- _Try it_
Copy exactly. Include the line containing "[0:06.00-0:07.00]", every line after it, and the last line below, but no pictures.

- _Data excerpts_
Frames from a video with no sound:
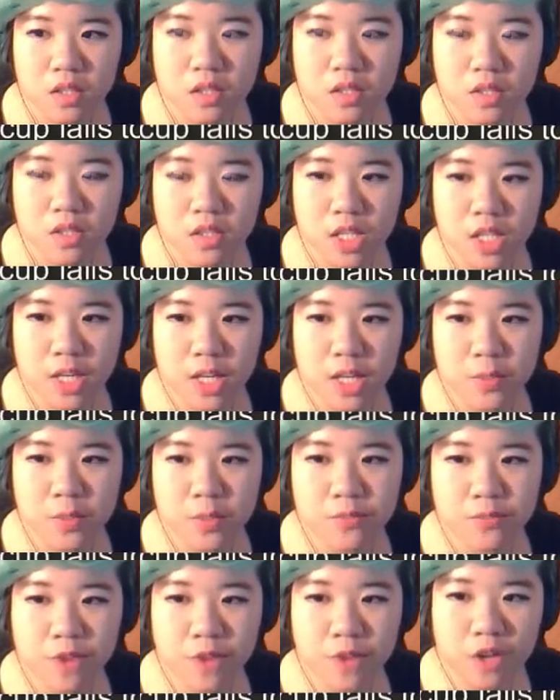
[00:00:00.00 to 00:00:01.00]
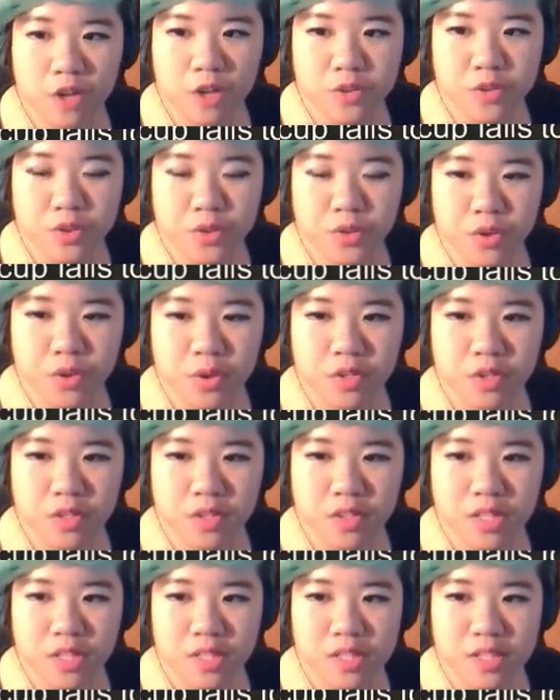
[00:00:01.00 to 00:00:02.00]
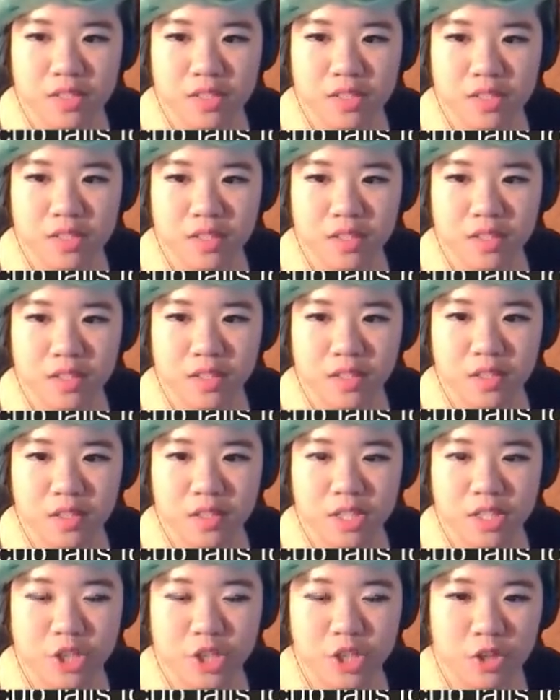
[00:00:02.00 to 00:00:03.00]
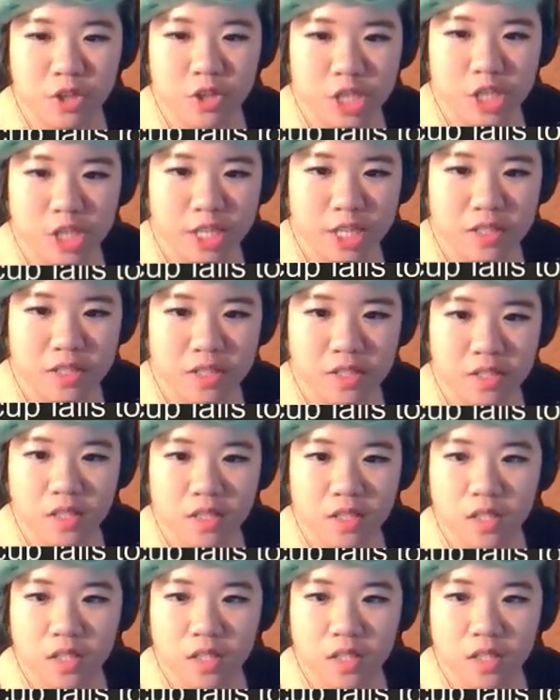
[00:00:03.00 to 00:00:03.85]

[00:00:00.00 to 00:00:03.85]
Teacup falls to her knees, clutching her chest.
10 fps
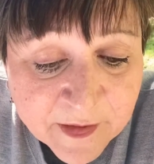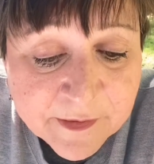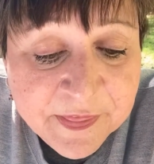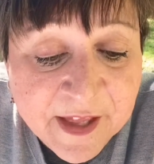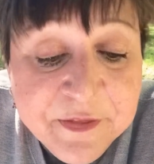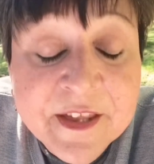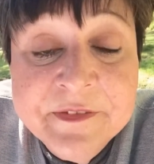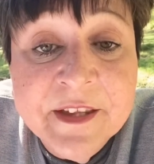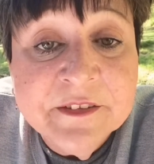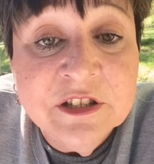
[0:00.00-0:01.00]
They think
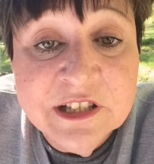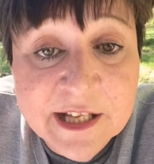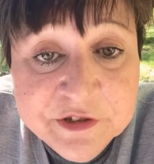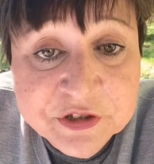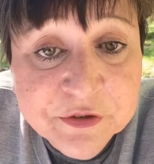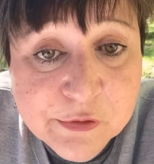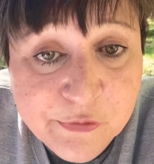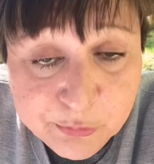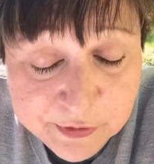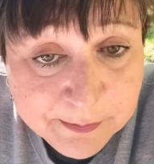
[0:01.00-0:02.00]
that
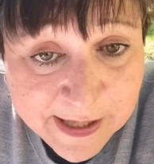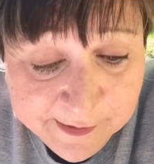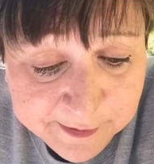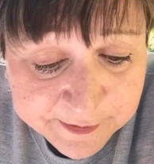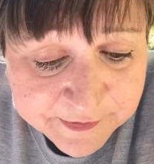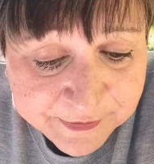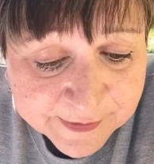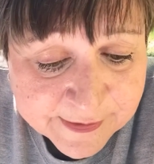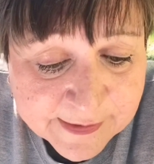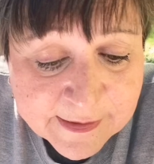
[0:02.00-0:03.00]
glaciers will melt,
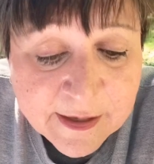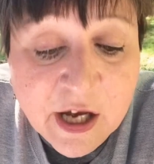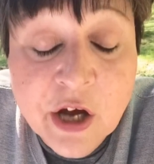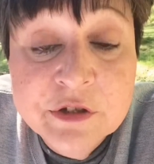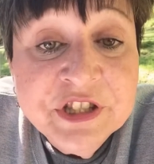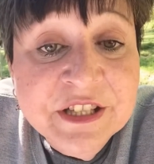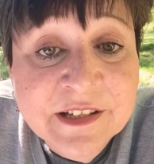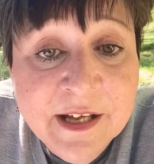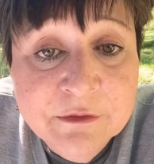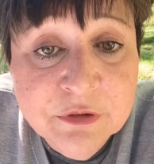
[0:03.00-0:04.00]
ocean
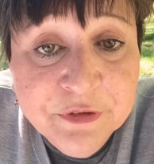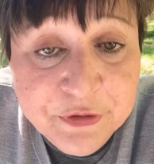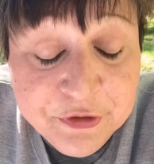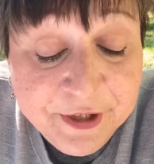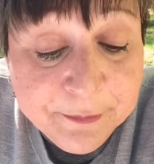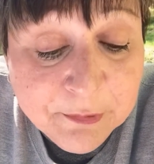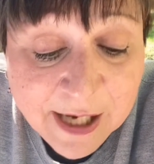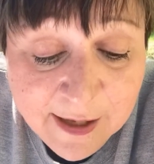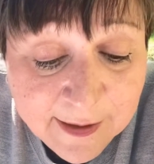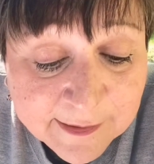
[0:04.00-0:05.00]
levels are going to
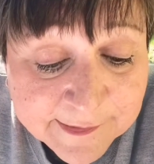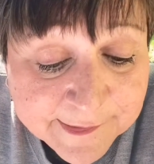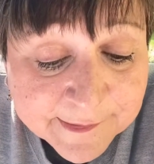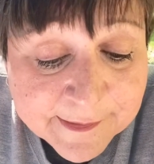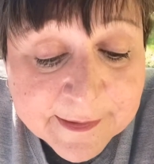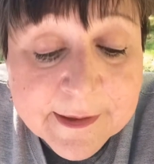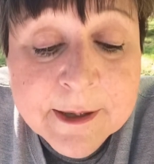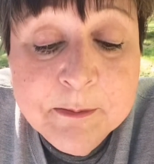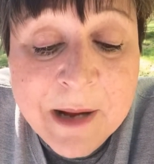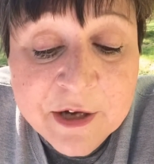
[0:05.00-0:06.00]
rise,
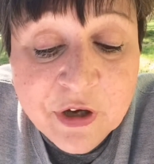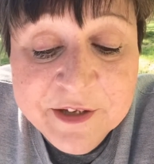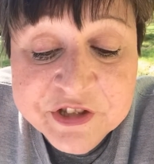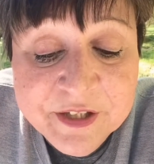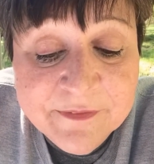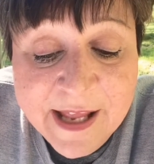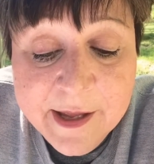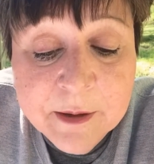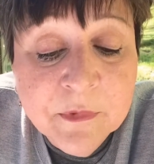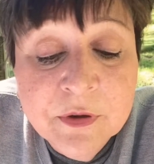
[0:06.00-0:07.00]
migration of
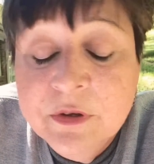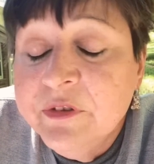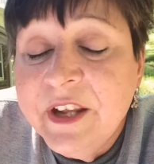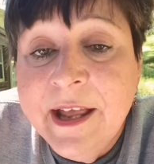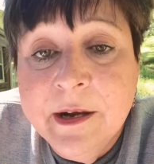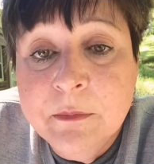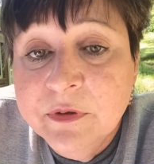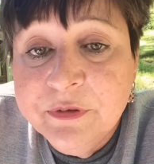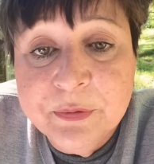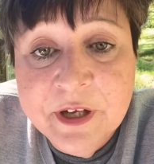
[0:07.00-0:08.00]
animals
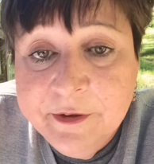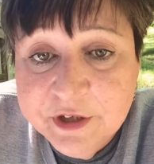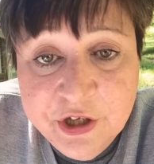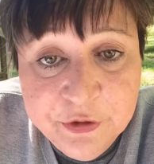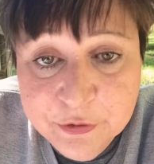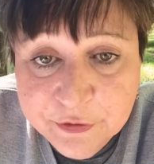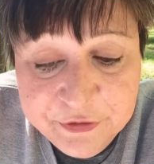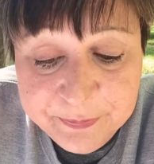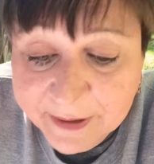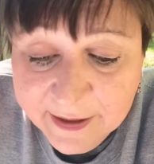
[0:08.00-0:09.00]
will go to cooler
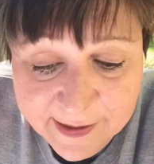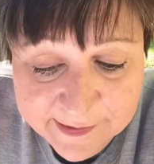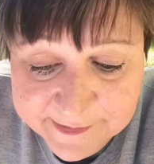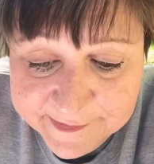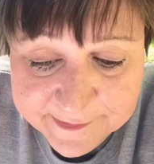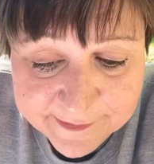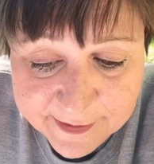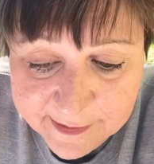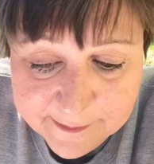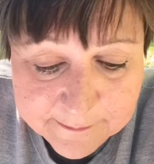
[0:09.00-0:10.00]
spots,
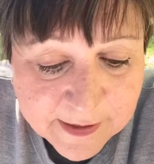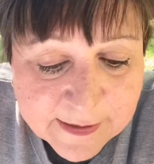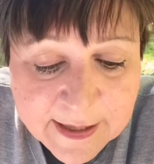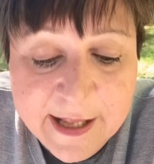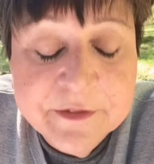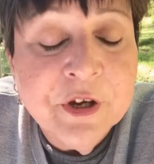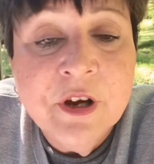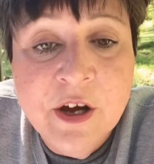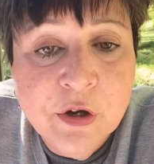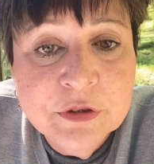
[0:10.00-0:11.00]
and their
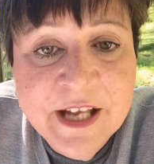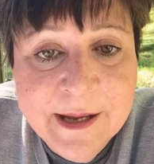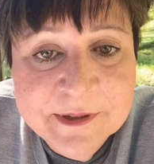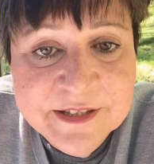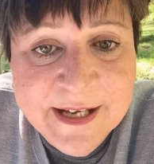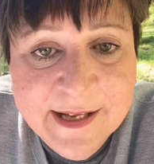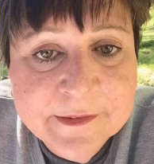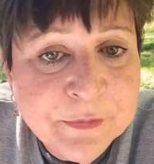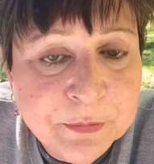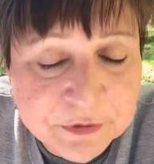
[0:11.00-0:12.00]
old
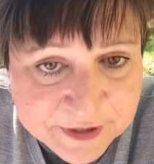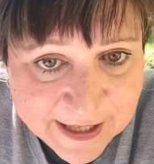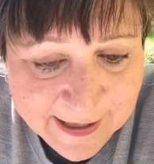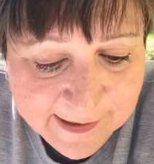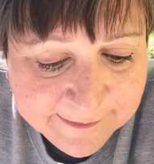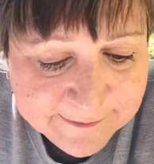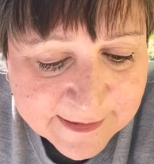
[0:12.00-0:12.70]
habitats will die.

- _Solution to this problem_
[0:06.00-0:07.00]
migration of
[0:07.00-0:08.00]
animals
[0:08.00-0:09.00]
will go to cooler
[0:09.00-0:10.00]
spots,
[0:10.00-0:11.00]
and their
[0:11.00-0:12.00]
old
[0:12.00-0:12.70]
habitats will die.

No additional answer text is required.